The goal is not to fix women, but to help them remember who they are beneath conditioning, pressure, and expectation.
Choosing Ease and Watching Life Expand
When women begin prioritising ease and pleasure, the shifts can be surprisingly fast. Reconnecting with the body after years of disconnection often brings an immediate sense of relief and joy. Women report feeling more alive, more present, and more confident than they have in years.
By putting themselves back at the centre of their own lives, they reclaim energy that had been spent endlessly giving to others. Pleasure becomes a source of nourishment rather than something postponed or denied.

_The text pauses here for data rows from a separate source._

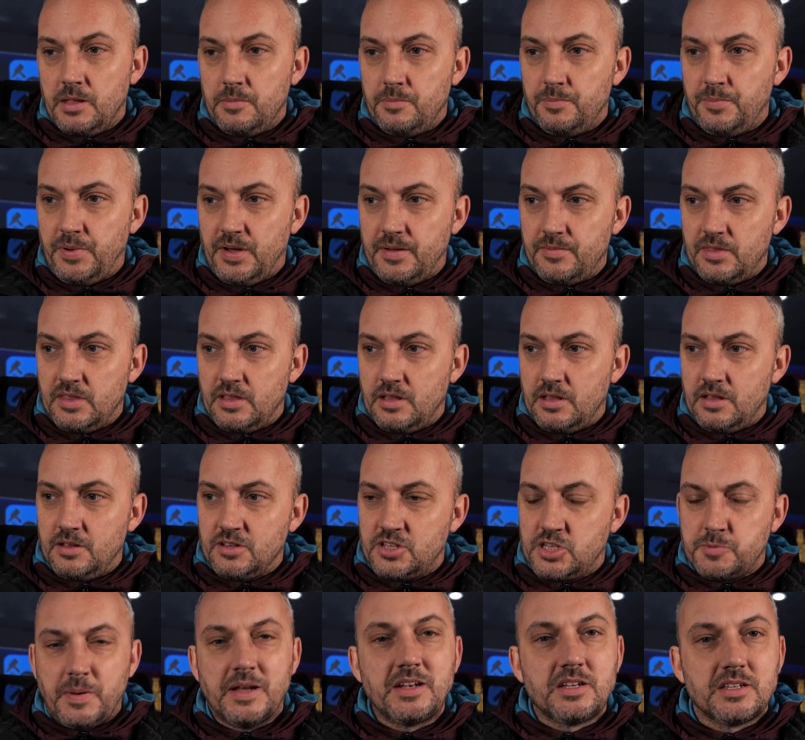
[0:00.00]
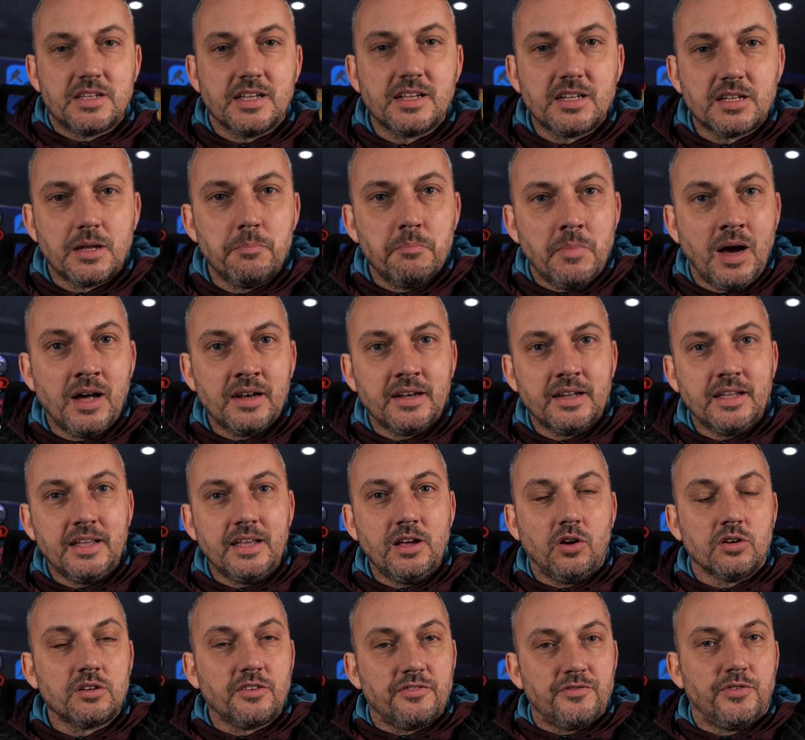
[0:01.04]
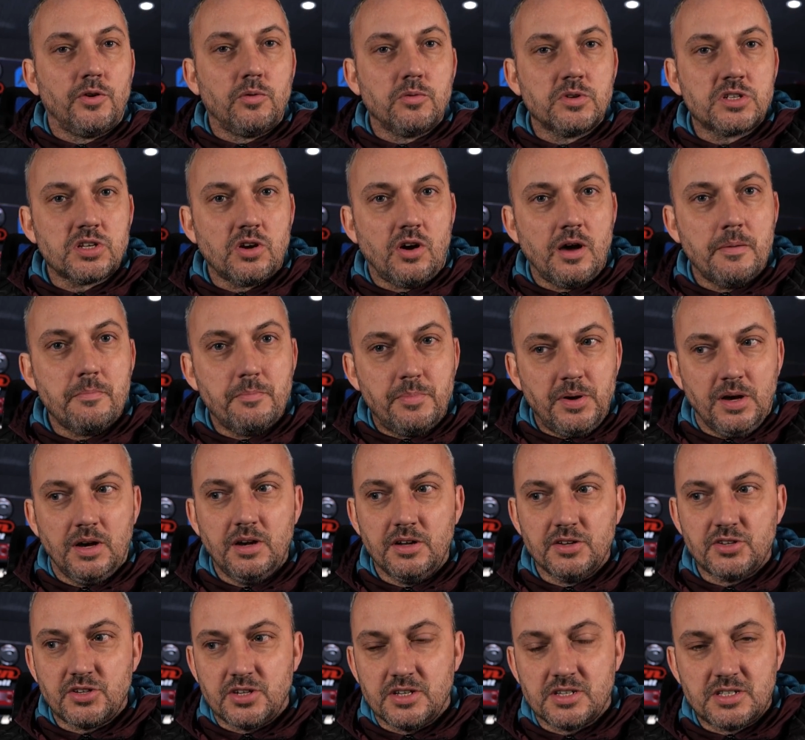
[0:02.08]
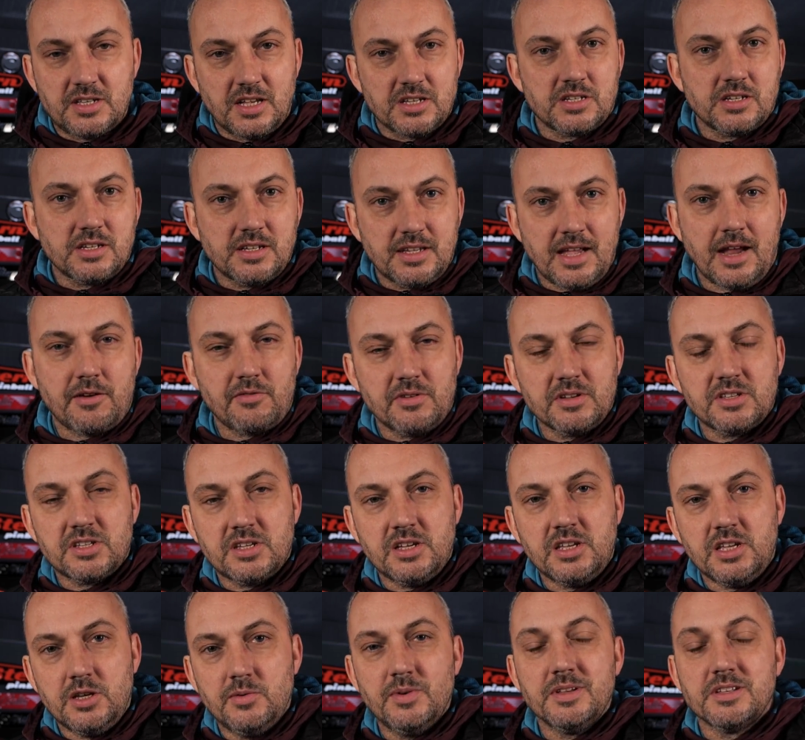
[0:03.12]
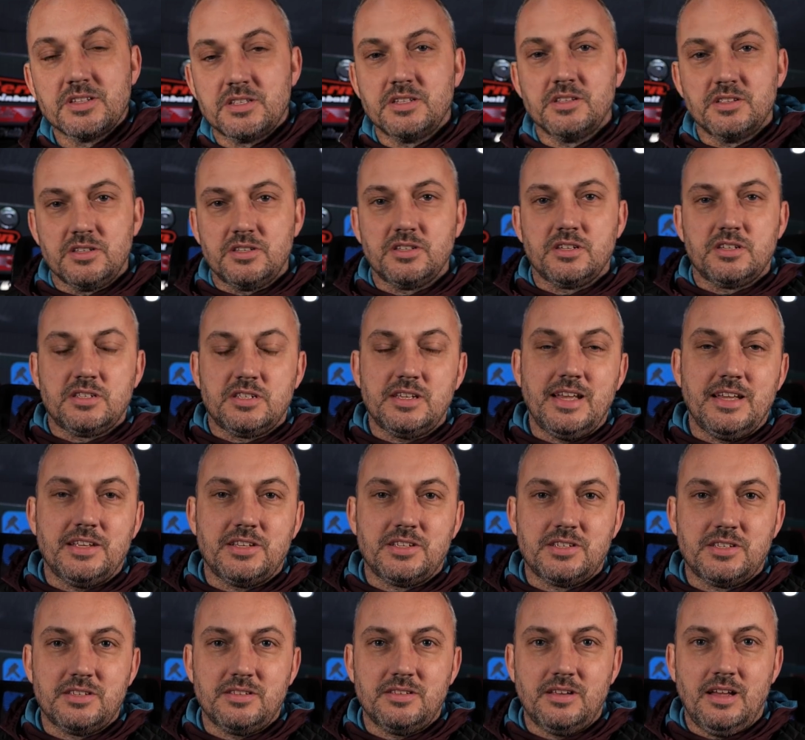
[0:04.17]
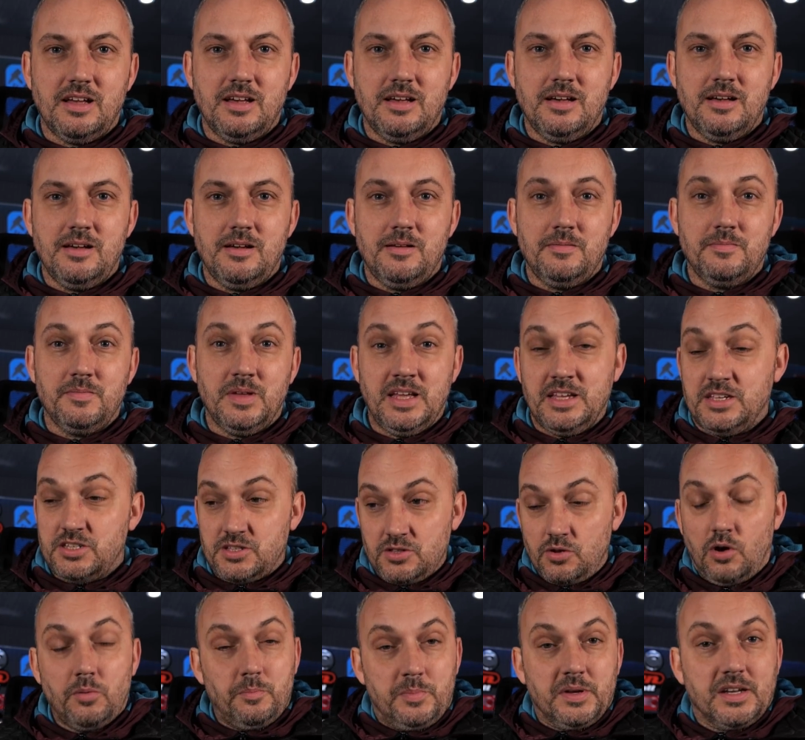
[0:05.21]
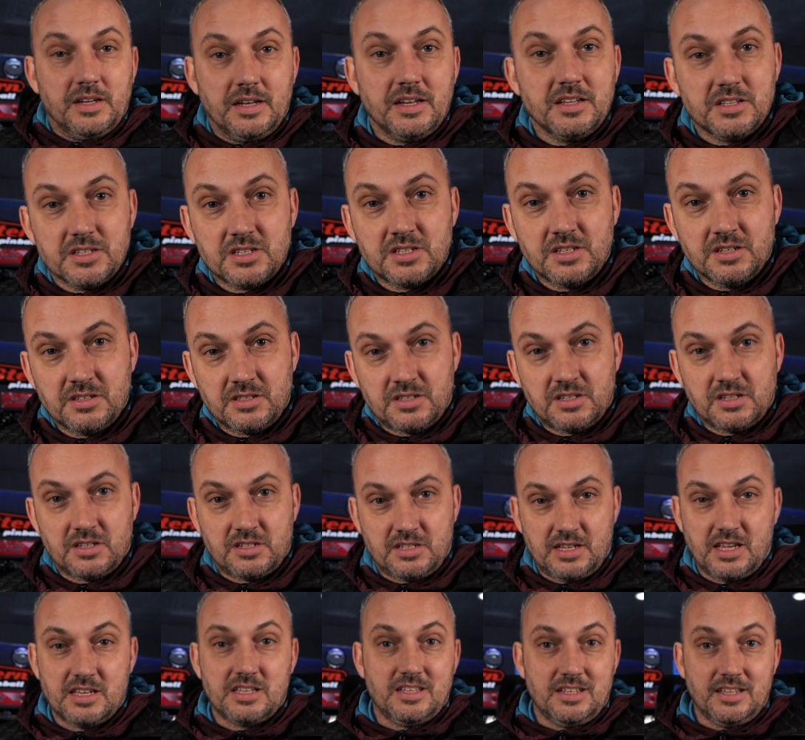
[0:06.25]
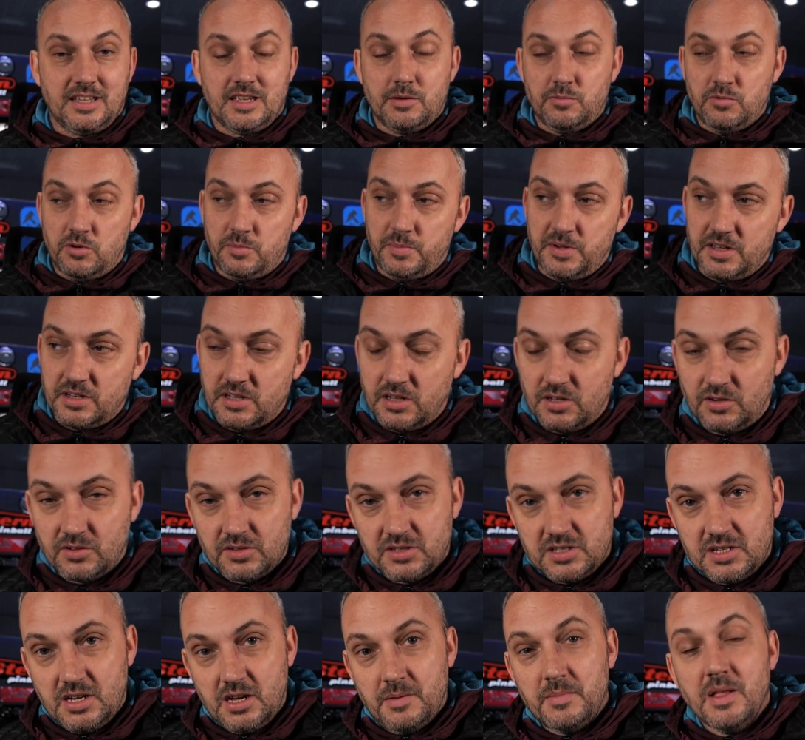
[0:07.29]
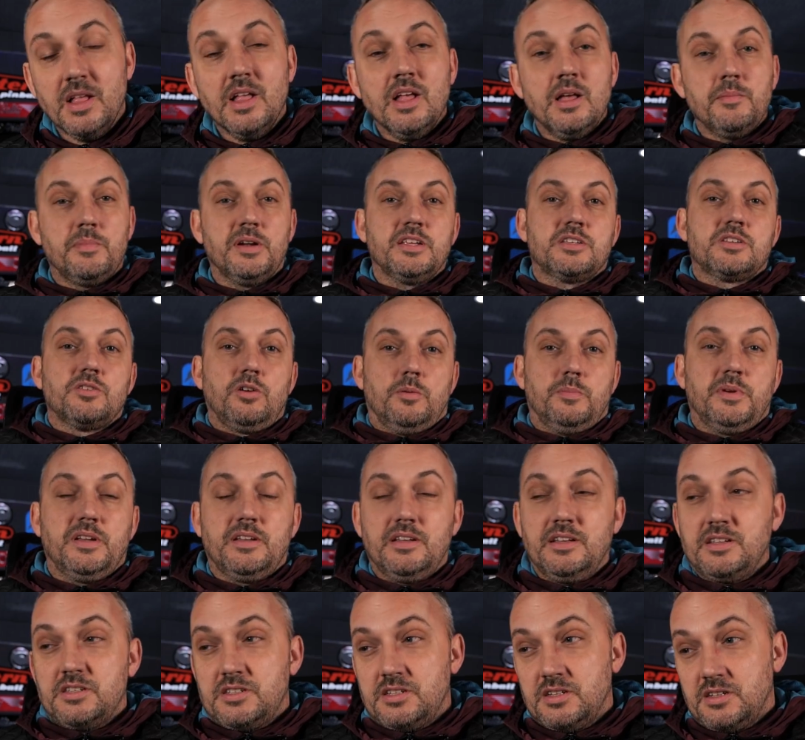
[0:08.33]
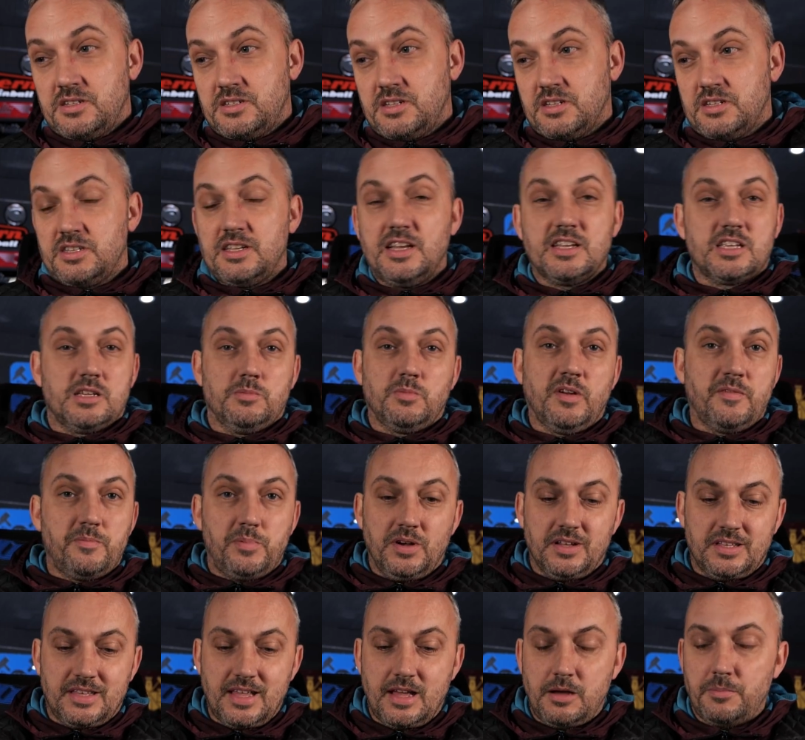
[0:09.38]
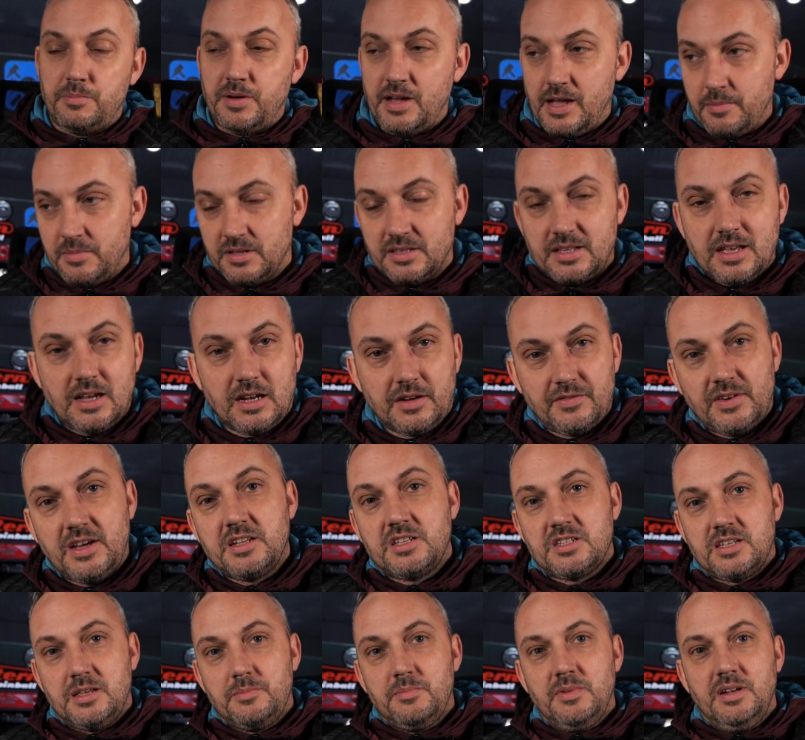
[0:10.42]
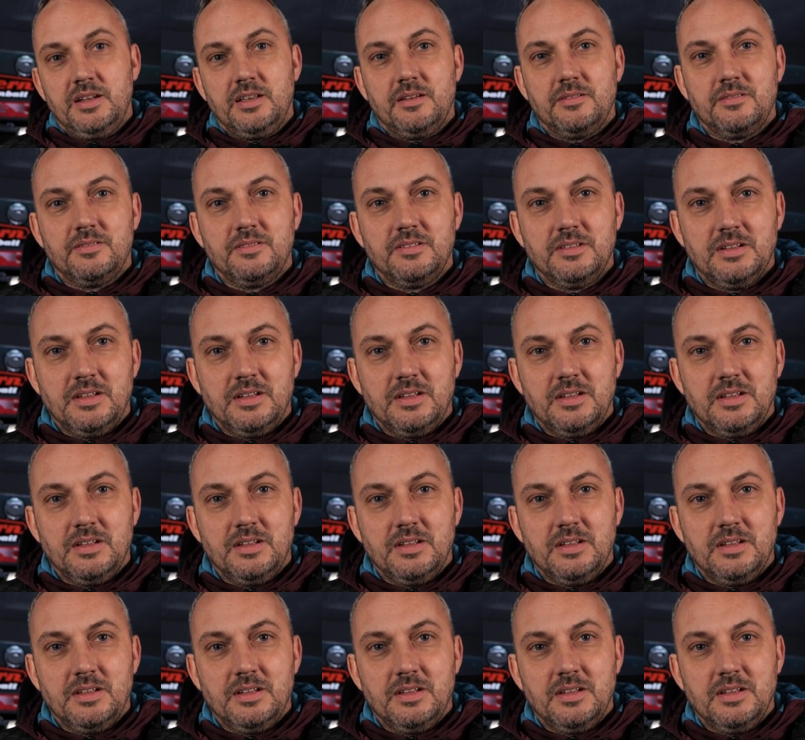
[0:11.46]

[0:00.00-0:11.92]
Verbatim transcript: But spending the money on a full time purchase doesn't guarantee you instant success. Um, he's not been an instant success. I think he will be in the long term, but he's not been an instant success. And we put a down payment down of 18 million.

What “Sexy at Sixty” Really Means
For Sally, being sexy at sixty is not about looking a certain way or seeking external validation. It is about living in ongoing embodied erotic aliveness — a deep, internal sense of vitality that fuels every area of life. This pleasure is first and foremost for herself, independent of a partner, though she joyfully shares that her intimacy and connection are richer than ever.
This embodied sensuality, she believes, is a form of leadership — one rooted in presence, confidence, and fullness rather than burnout and sacrifice.
A New Story for Ageing Women
One of the most damaging myths Sally works to dismantle is the belief that ageing women are inevitably in decline. Her life stands as living proof that the opposite can be true. Midlife can be expansive, powerful, and deeply pleasurable.
Her message to women approaching menopause is both reassuring and radical: it is never too late to reclaim vibrancy, desire, and joy. Menopause is not the end of the story—it is the doorway to what comes next, and for many women, the best is still to come.